DATA IN THIS EXERCISE START

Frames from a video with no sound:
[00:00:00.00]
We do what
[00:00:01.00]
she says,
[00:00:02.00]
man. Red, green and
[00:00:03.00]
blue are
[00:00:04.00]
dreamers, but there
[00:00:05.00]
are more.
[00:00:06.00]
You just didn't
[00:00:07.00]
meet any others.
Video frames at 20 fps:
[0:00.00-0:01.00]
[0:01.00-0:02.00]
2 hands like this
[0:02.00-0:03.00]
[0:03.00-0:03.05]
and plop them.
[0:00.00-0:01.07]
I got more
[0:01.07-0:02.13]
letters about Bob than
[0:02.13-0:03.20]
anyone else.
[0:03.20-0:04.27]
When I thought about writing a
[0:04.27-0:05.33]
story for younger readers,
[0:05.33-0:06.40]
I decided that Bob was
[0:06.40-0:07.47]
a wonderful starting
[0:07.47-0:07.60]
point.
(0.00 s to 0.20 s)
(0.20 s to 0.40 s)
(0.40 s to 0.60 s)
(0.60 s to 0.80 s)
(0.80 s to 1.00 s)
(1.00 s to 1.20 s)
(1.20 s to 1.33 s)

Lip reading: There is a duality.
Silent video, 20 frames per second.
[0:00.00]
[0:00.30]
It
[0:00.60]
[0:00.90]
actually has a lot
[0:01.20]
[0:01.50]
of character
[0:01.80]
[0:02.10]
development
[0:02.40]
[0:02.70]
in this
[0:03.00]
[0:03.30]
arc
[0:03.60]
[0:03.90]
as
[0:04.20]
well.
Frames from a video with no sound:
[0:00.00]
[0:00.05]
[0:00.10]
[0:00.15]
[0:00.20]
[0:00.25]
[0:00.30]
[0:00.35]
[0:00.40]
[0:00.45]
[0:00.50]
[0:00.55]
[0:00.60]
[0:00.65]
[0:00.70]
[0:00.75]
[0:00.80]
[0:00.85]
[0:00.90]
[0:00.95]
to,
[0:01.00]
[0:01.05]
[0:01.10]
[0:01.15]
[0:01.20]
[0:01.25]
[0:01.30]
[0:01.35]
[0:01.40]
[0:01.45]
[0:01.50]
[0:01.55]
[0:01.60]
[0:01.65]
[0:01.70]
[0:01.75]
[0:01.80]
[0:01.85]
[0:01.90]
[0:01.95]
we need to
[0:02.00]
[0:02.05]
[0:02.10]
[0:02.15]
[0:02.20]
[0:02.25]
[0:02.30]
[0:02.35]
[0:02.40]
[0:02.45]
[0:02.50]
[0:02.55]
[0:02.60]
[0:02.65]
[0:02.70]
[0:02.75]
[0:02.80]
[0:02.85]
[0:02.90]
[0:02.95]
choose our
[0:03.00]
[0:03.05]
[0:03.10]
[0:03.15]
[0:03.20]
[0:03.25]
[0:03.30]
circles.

DATA IN THIS EXERCISE END

WORK REQUIRED >> The answer is the full set of records above, repeated exactly.

TASK RESPONSE >>
Frames from a video with no sound:
[00:00:00.00]
We do what
[00:00:01.00]
she says,
[00:00:02.00]
man. Red, green and
[00:00:03.00]
blue are
[00:00:04.00]
dreamers, but there
[00:00:05.00]
are more.
[00:00:06.00]
You just didn't
[00:00:07.00]
meet any others.
Video frames at 20 fps:
[0:00.00-0:01.00]
[0:01.00-0:02.00]
2 hands like this
[0:02.00-0:03.00]
[0:03.00-0:03.05]
and plop them.
[0:00.00-0:01.07]
I got more
[0:01.07-0:02.13]
letters about Bob than
[0:02.13-0:03.20]
anyone else.
[0:03.20-0:04.27]
When I thought about writing a
[0:04.27-0:05.33]
story for younger readers,
[0:05.33-0:06.40]
I decided that Bob was
[0:06.40-0:07.47]
a wonderful starting
[0:07.47-0:07.60]
point.
(0.00 s to 0.20 s)
(0.20 s to 0.40 s)
(0.40 s to 0.60 s)
(0.60 s to 0.80 s)
(0.80 s to 1.00 s)
(1.00 s to 1.20 s)
(1.20 s to 1.33 s)

Lip reading: There is a duality.
Silent video, 20 frames per second.
[0:00.00]
[0:00.30]
It
[0:00.60]
[0:00.90]
actually has a lot
[0:01.20]
[0:01.50]
of character
[0:01.80]
[0:02.10]
development
[0:02.40]
[0:02.70]
in this
[0:03.00]
[0:03.30]
arc
[0:03.60]
[0:03.90]
as
[0:04.20]
well.
Frames from a video with no sound:
[0:00.00]
[0:00.05]
[0:00.10]
[0:00.15]
[0:00.20]
[0:00.25]
[0:00.30]
[0:00.35]
[0:00.40]
[0:00.45]
[0:00.50]
[0:00.55]
[0:00.60]
[0:00.65]
[0:00.70]
[0:00.75]
[0:00.80]
[0:00.85]
[0:00.90]
[0:00.95]
to,
[0:01.00]
[0:01.05]
[0:01.10]
[0:01.15]
[0:01.20]
[0:01.25]
[0:01.30]
[0:01.35]
[0:01.40]
[0:01.45]
[0:01.50]
[0:01.55]
[0:01.60]
[0:01.65]
[0:01.70]
[0:01.75]
[0:01.80]
[0:01.85]
[0:01.90]
[0:01.95]
we need to
[0:02.00]
[0:02.05]
[0:02.10]
[0:02.15]
[0:02.20]
[0:02.25]
[0:02.30]
[0:02.35]
[0:02.40]
[0:02.45]
[0:02.50]
[0:02.55]
[0:02.60]
[0:02.65]
[0:02.70]
[0:02.75]
[0:02.80]
[0:02.85]
[0:02.90]
[0:02.95]
choose our
[0:03.00]
[0:03.05]
[0:03.10]
[0:03.15]
[0:03.20]
[0:03.25]
[0:03.30]
circles.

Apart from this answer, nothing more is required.